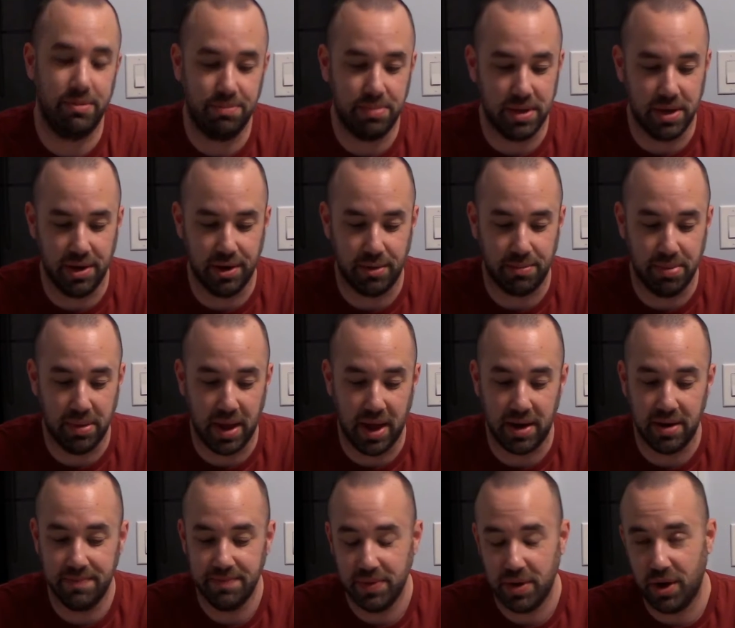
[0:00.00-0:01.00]
beginner plot.
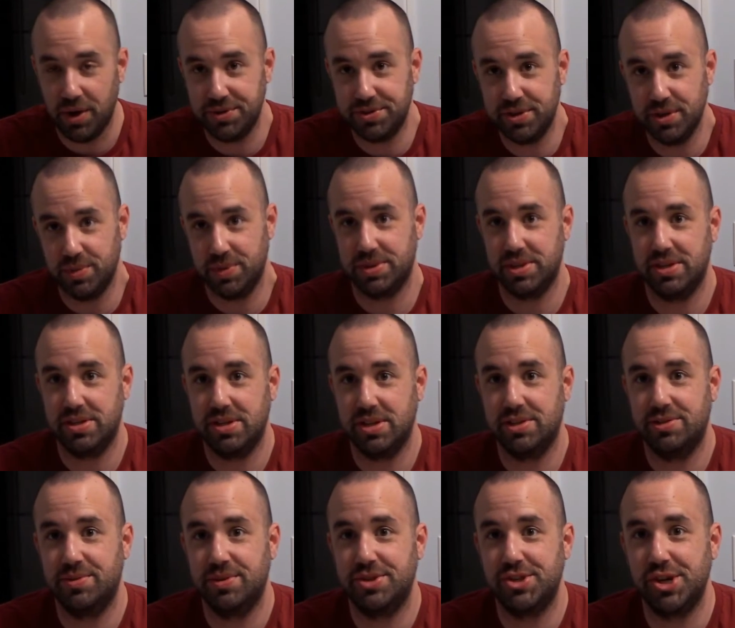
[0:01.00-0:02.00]
Also with the
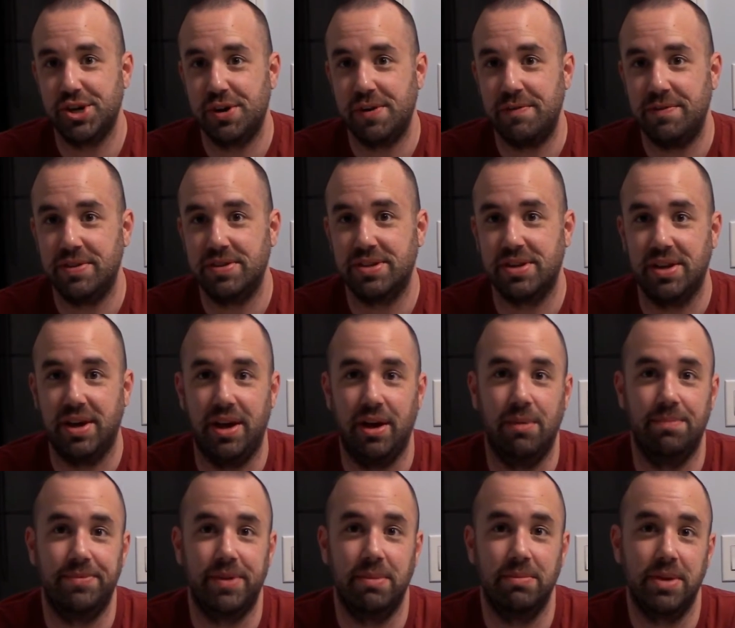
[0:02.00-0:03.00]
6 reserve, it's going to
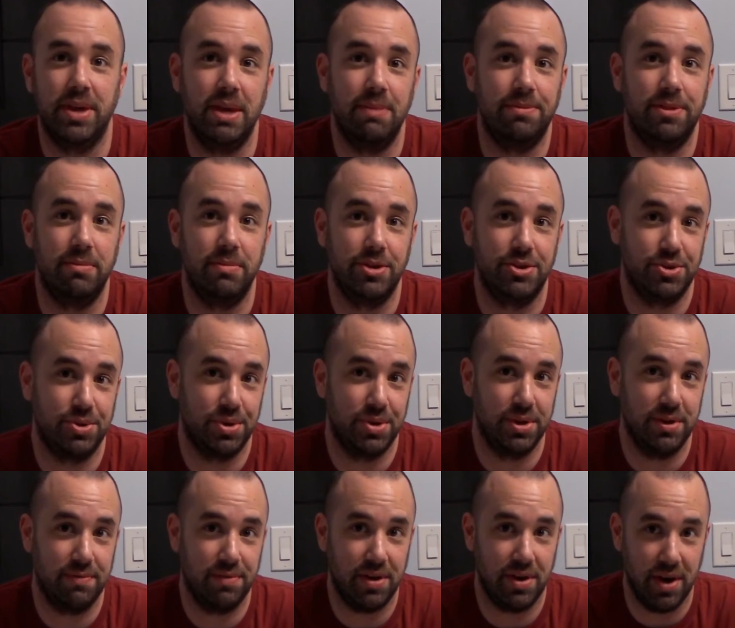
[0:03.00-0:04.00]
help them keep the majority
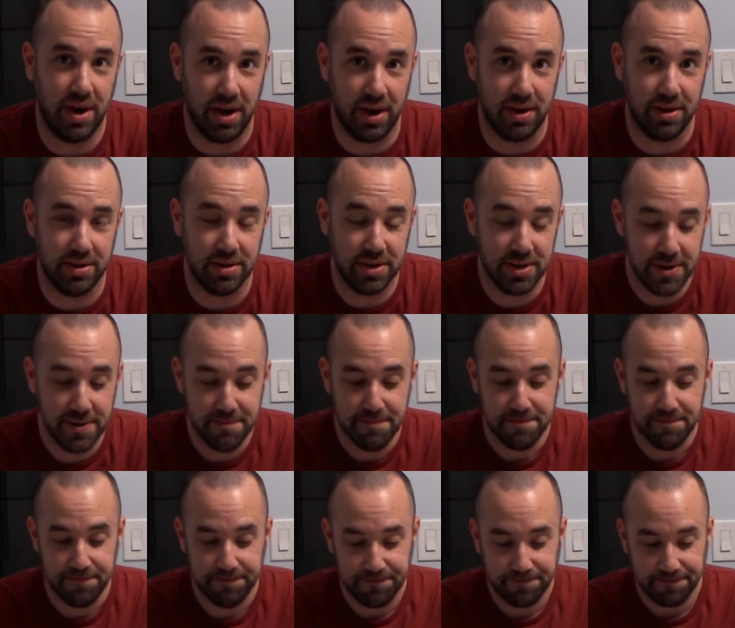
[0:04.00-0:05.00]
of their hand.
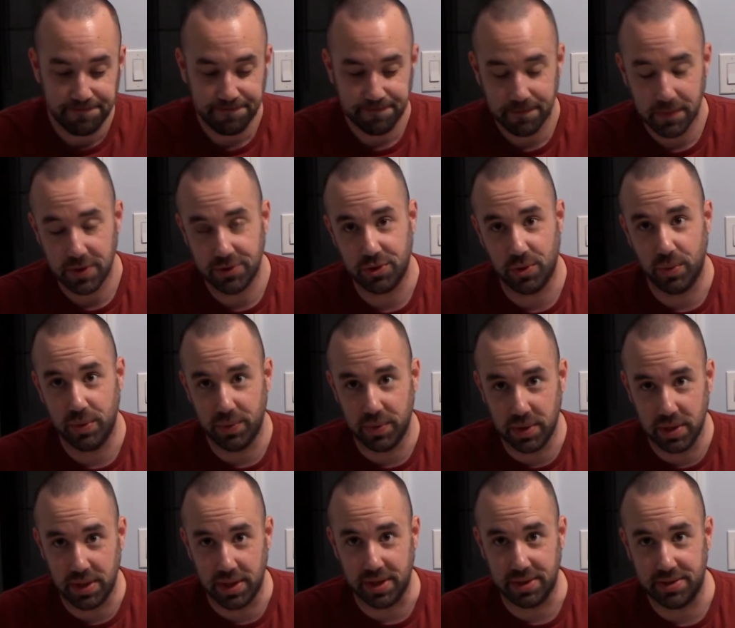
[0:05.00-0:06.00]
So we
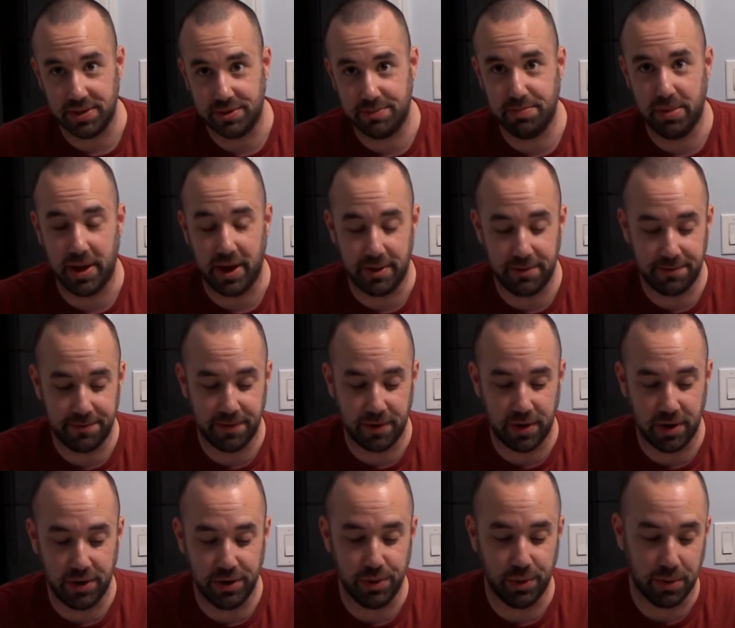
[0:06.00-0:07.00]
really like this plot for
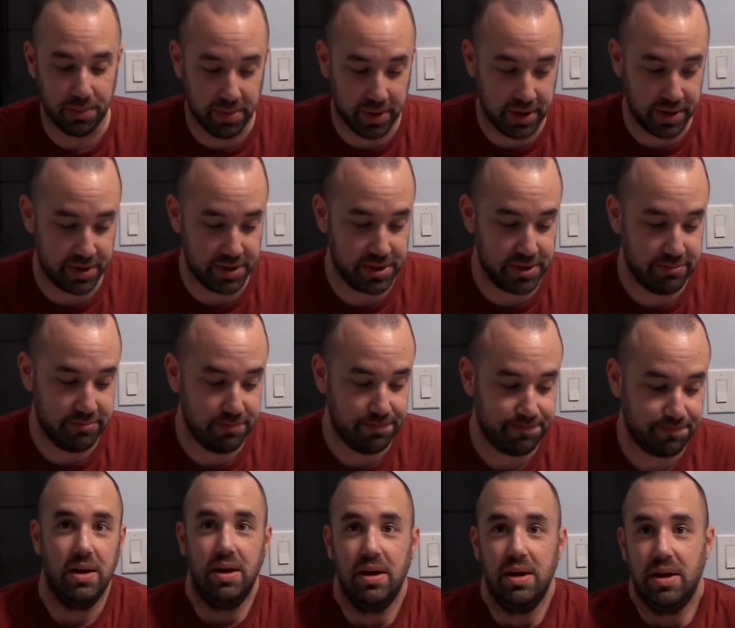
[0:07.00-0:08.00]
newer players.
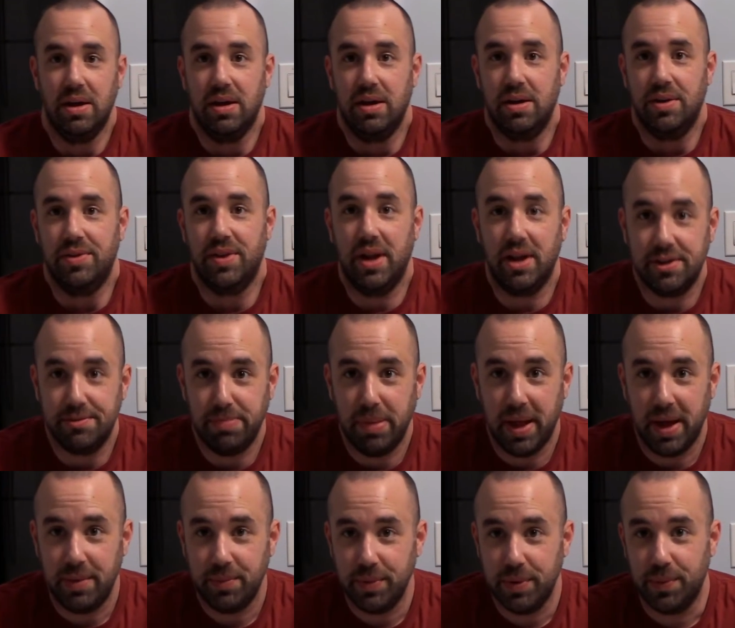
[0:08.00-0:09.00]
The next
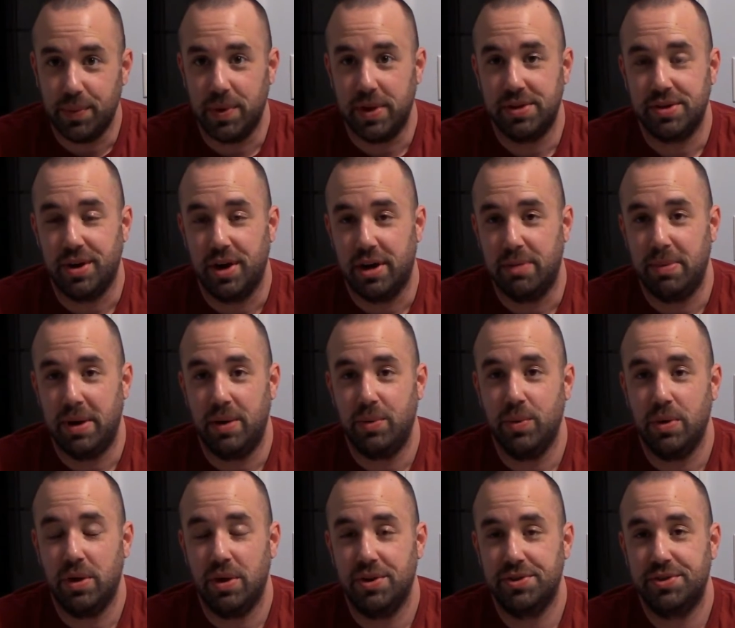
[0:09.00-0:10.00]
plot we want to talk about
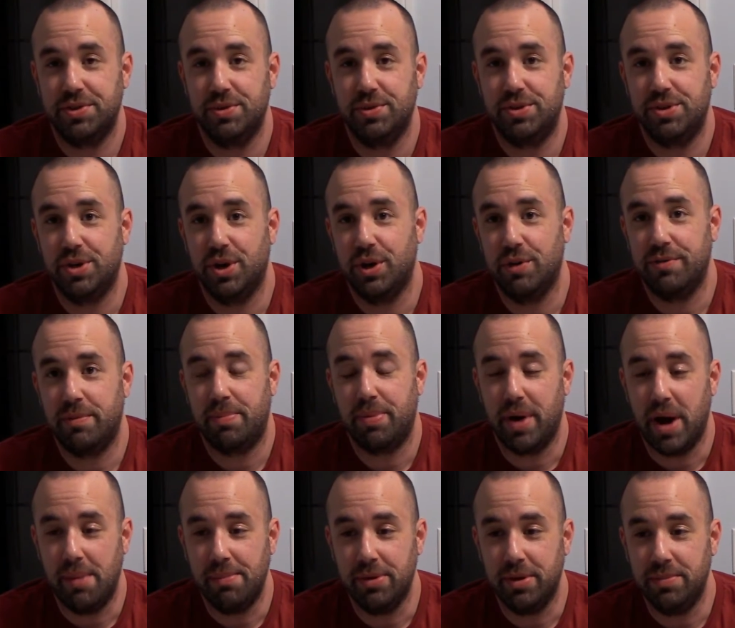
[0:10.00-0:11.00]
will also solve a
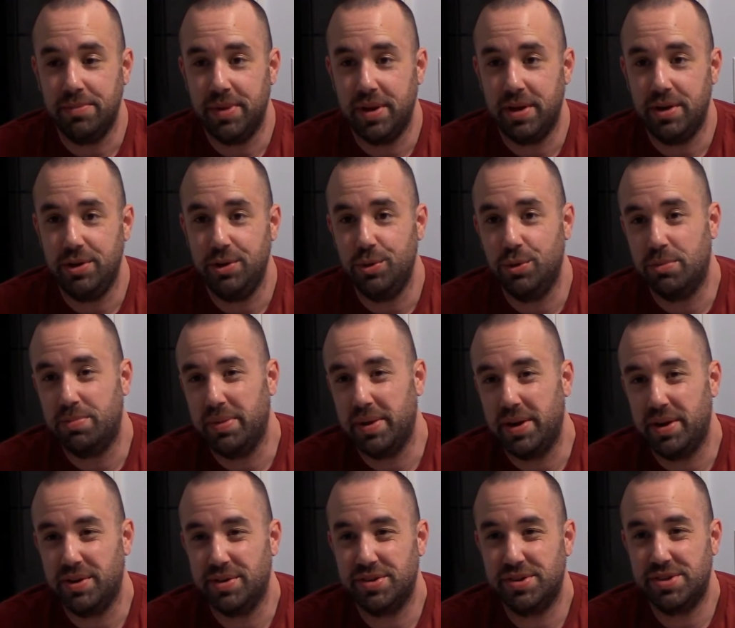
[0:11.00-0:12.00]
problem that newer players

+---+

## What is required
Using the records above, copy exactly and only the lines from the line with "[0:03.00-0:04.00]" through the end, both included; leave every picture out.

## Answer to this task
[0:03.00-0:04.00]
help them keep the majority
[0:04.00-0:05.00]
of their hand.
[0:05.00-0:06.00]
So we
[0:06.00-0:07.00]
really like this plot for
[0:07.00-0:08.00]
newer players.
[0:08.00-0:09.00]
The next
[0:09.00-0:10.00]
plot we want to talk about
[0:10.00-0:11.00]
will also solve a
[0:11.00-0:12.00]
problem that newer players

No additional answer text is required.